▸ **Exercise**
Would you retype the listing below word for word, without any of its pictures?
● ● ●
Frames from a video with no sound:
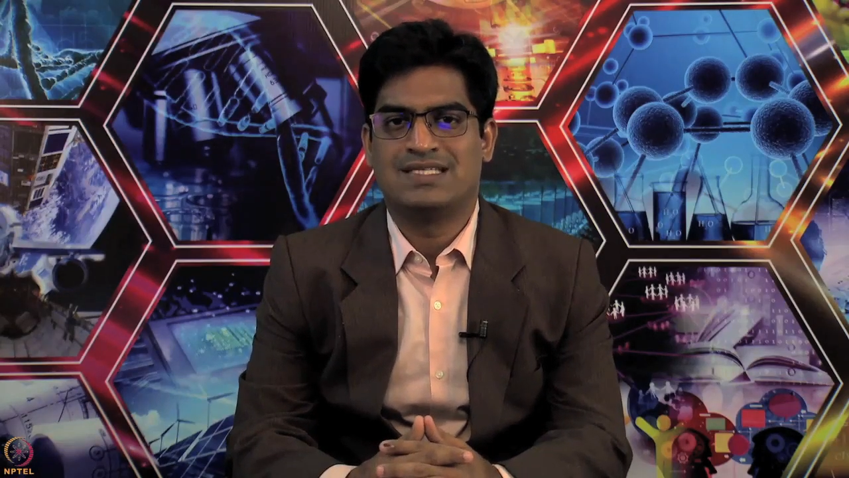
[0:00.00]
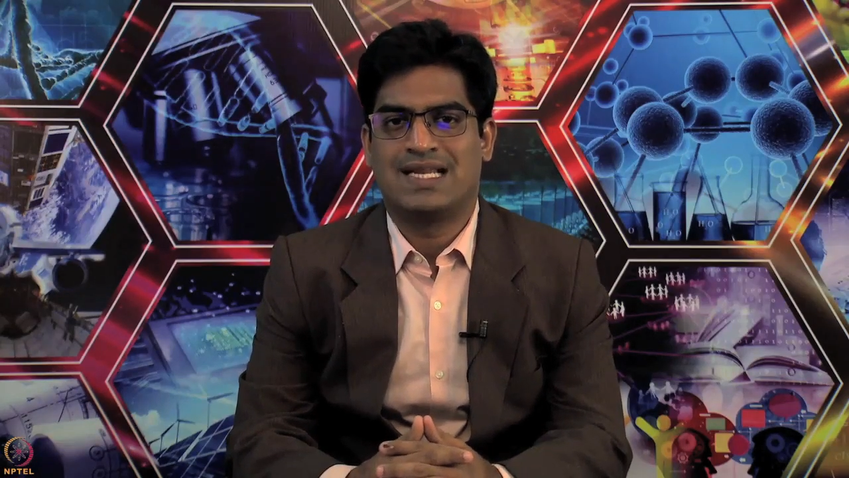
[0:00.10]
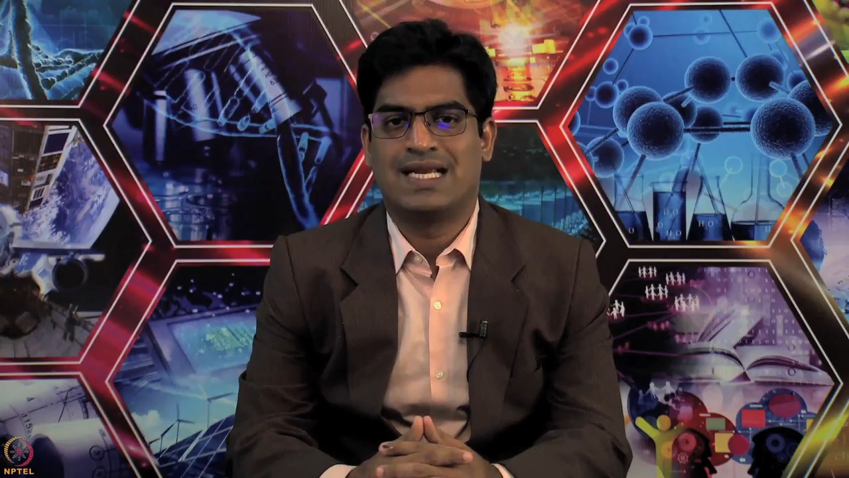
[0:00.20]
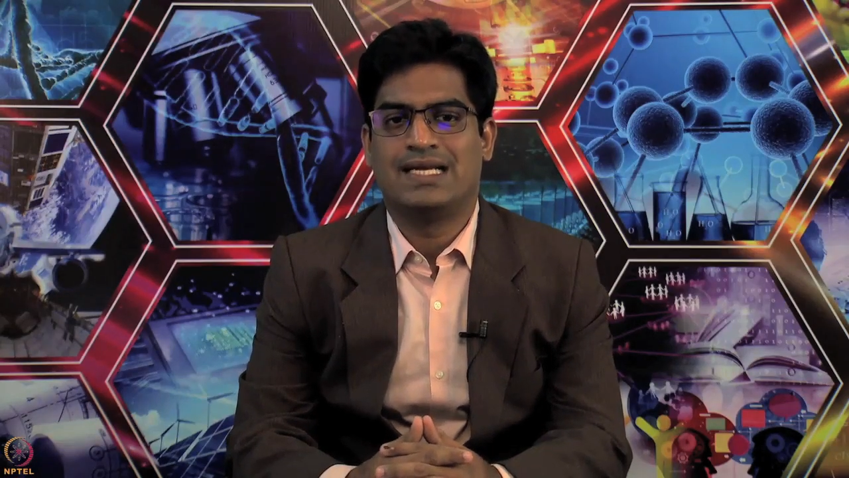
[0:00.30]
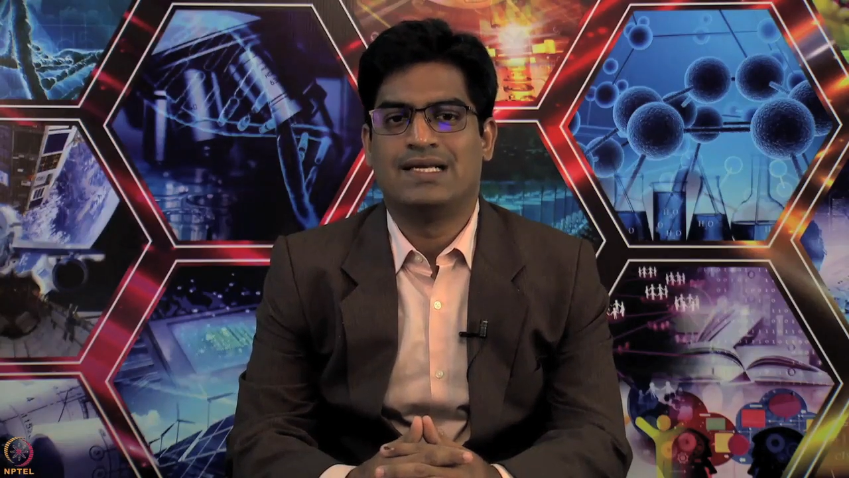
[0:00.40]
the
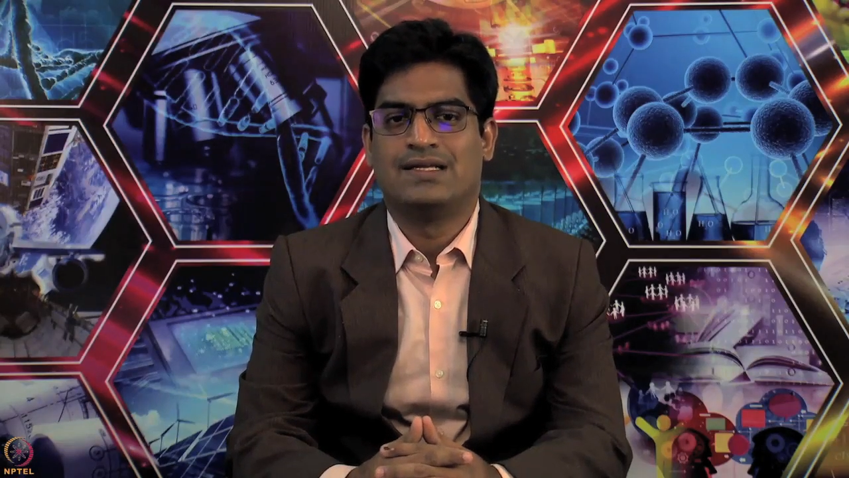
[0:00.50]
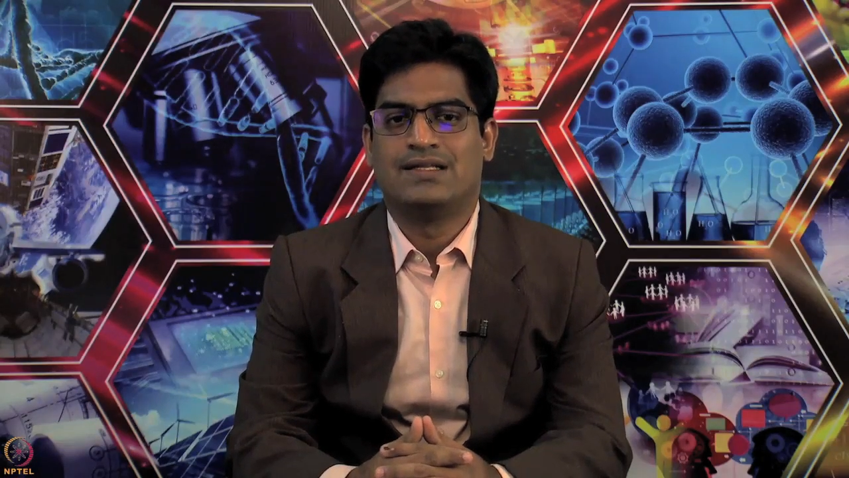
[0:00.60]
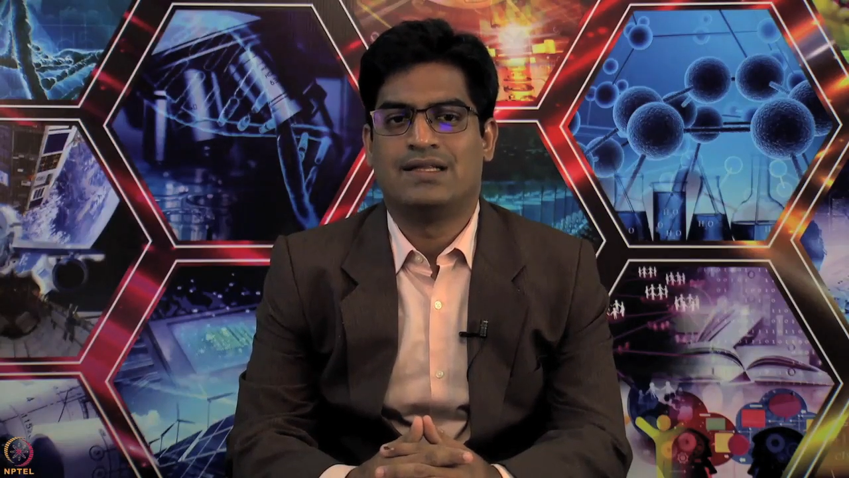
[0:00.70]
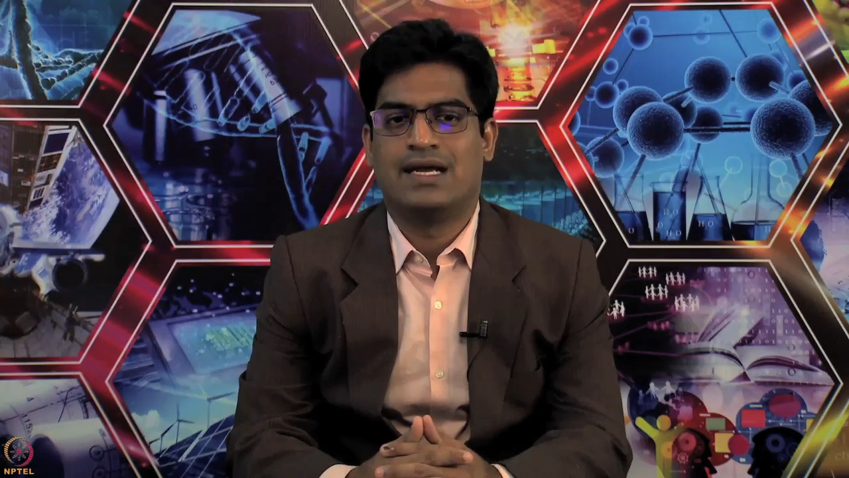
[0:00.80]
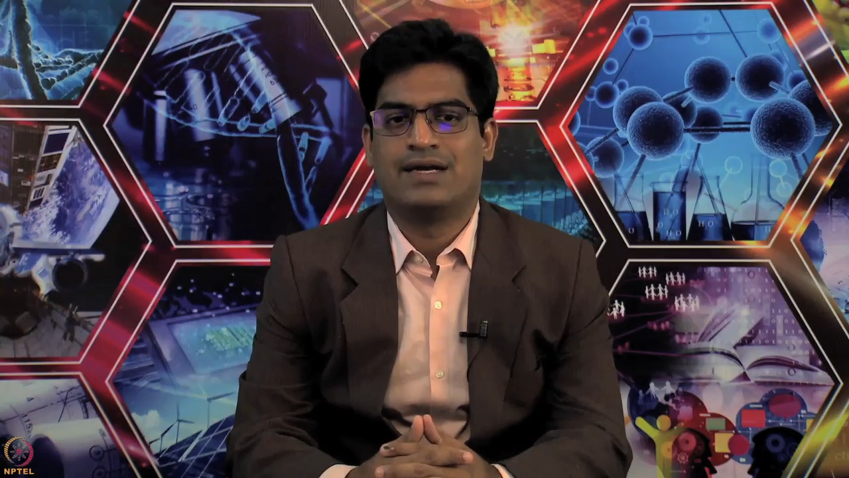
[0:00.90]
slide
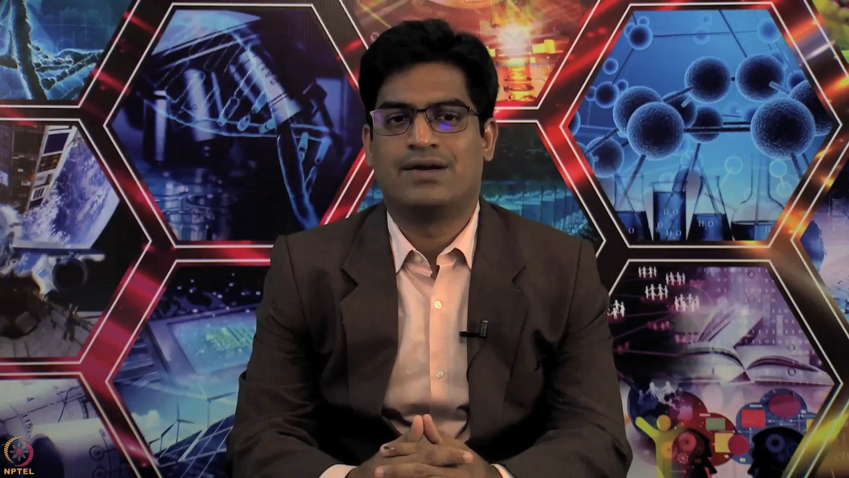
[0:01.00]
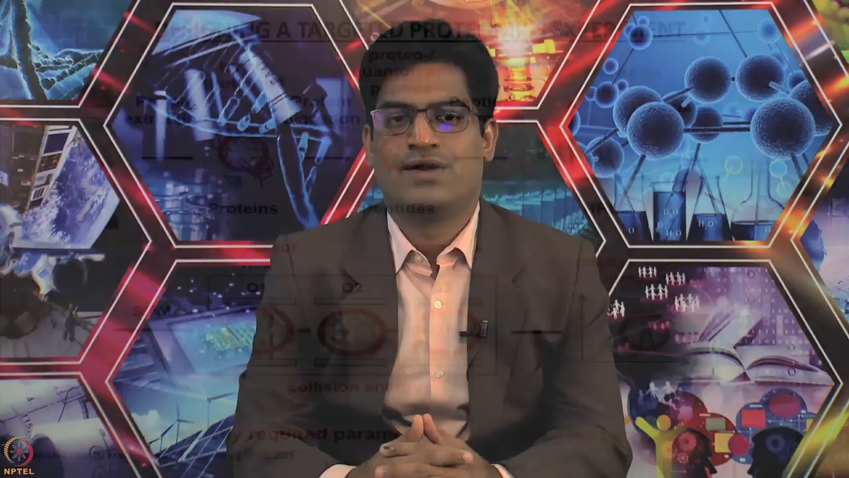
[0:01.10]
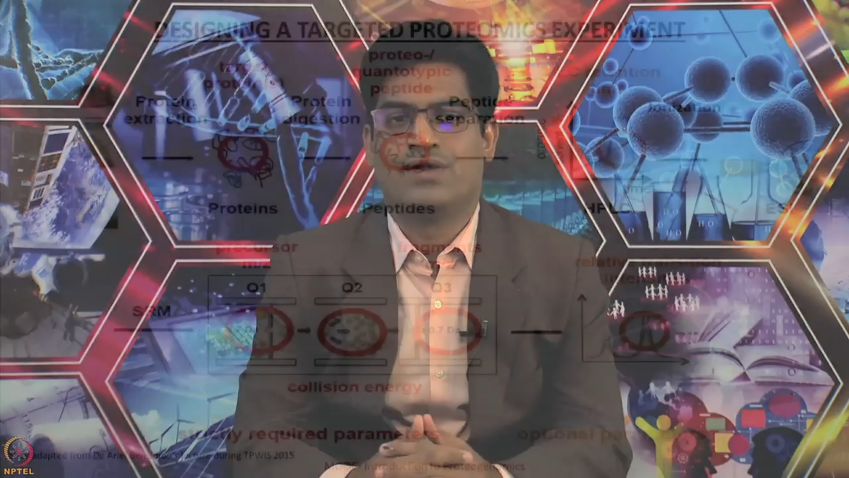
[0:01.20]
that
● ● ●
▸ **Solution**
Frames from a video with no sound:
[0:00.00]
[0:00.10]
[0:00.20]
[0:00.30]
[0:00.40]
the
[0:00.50]
[0:00.60]
[0:00.70]
[0:00.80]
[0:00.90]
slide
[0:01.00]
[0:01.10]
[0:01.20]
that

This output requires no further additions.